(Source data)
--- --- ---

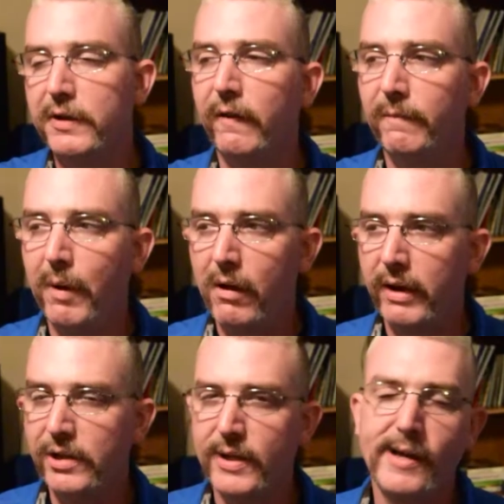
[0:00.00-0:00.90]
You've bought
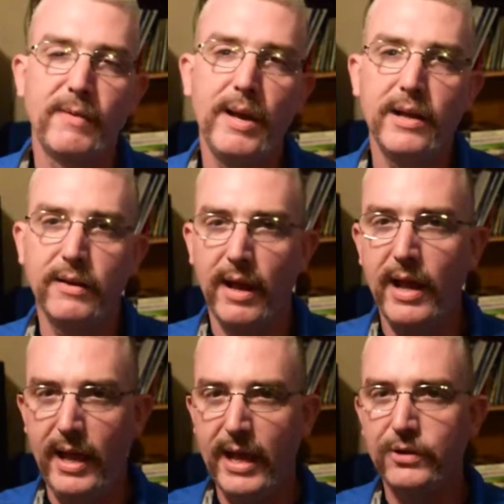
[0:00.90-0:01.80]
each item
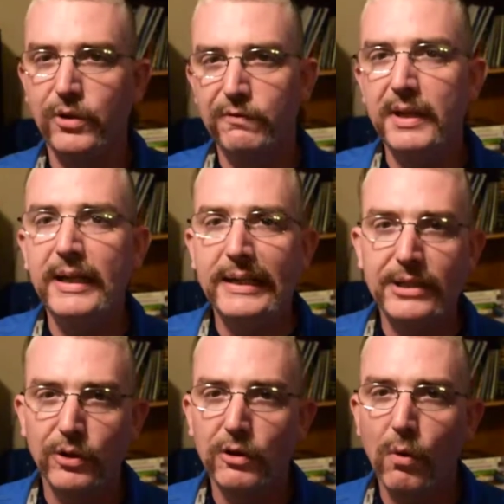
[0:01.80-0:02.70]
as you needed
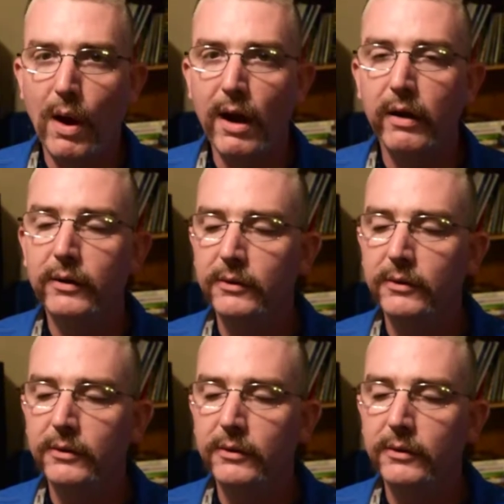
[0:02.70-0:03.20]
to acquire it.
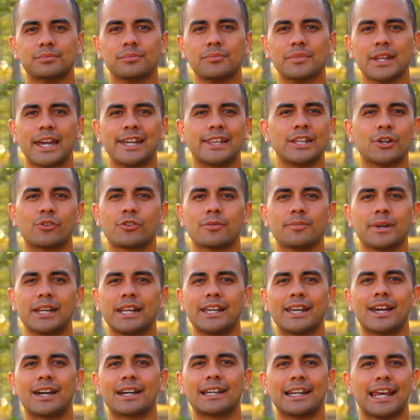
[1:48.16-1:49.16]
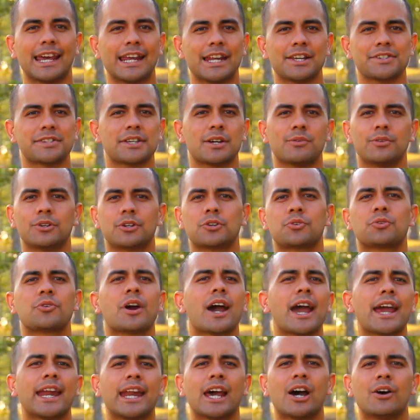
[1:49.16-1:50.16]
and there were many young ladies that were
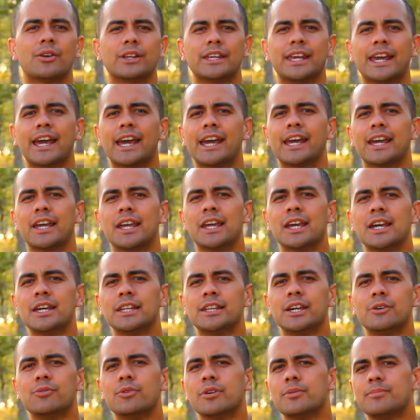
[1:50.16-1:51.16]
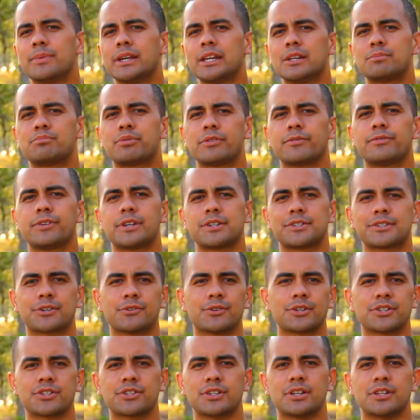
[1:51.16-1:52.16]
crying out, yay. There were many professed
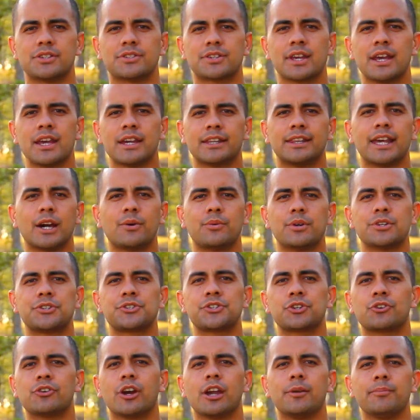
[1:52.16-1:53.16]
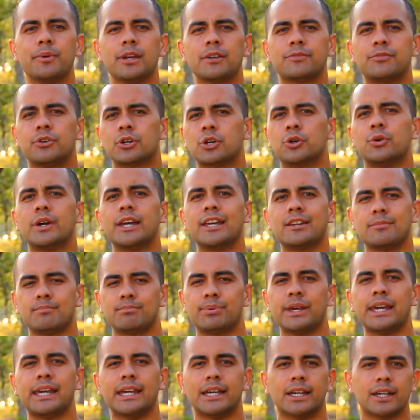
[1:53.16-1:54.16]
Christians that were screaming for Queen
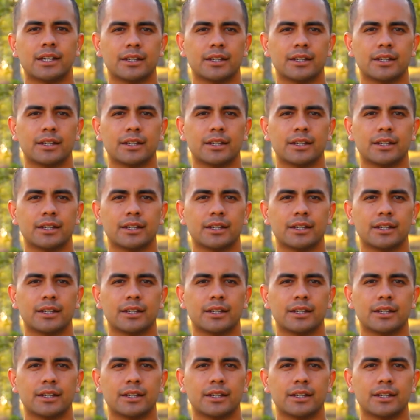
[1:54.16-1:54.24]
Bee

--- --- ---

• **Task to carry out**
Every line of the records must come back unchanged, except that pictures are dropped.

• **Answer**
[0:00.00-0:00.90]
You've bought
[0:00.90-0:01.80]
each item
[0:01.80-0:02.70]
as you needed
[0:02.70-0:03.20]
to acquire it.
[1:48.16-1:49.16]
[1:49.16-1:50.16]
and there were many young ladies that were
[1:50.16-1:51.16]
[1:51.16-1:52.16]
crying out, yay. There were many professed
[1:52.16-1:53.16]
[1:53.16-1:54.16]
Christians that were screaming for Queen
[1:54.16-1:54.24]
Bee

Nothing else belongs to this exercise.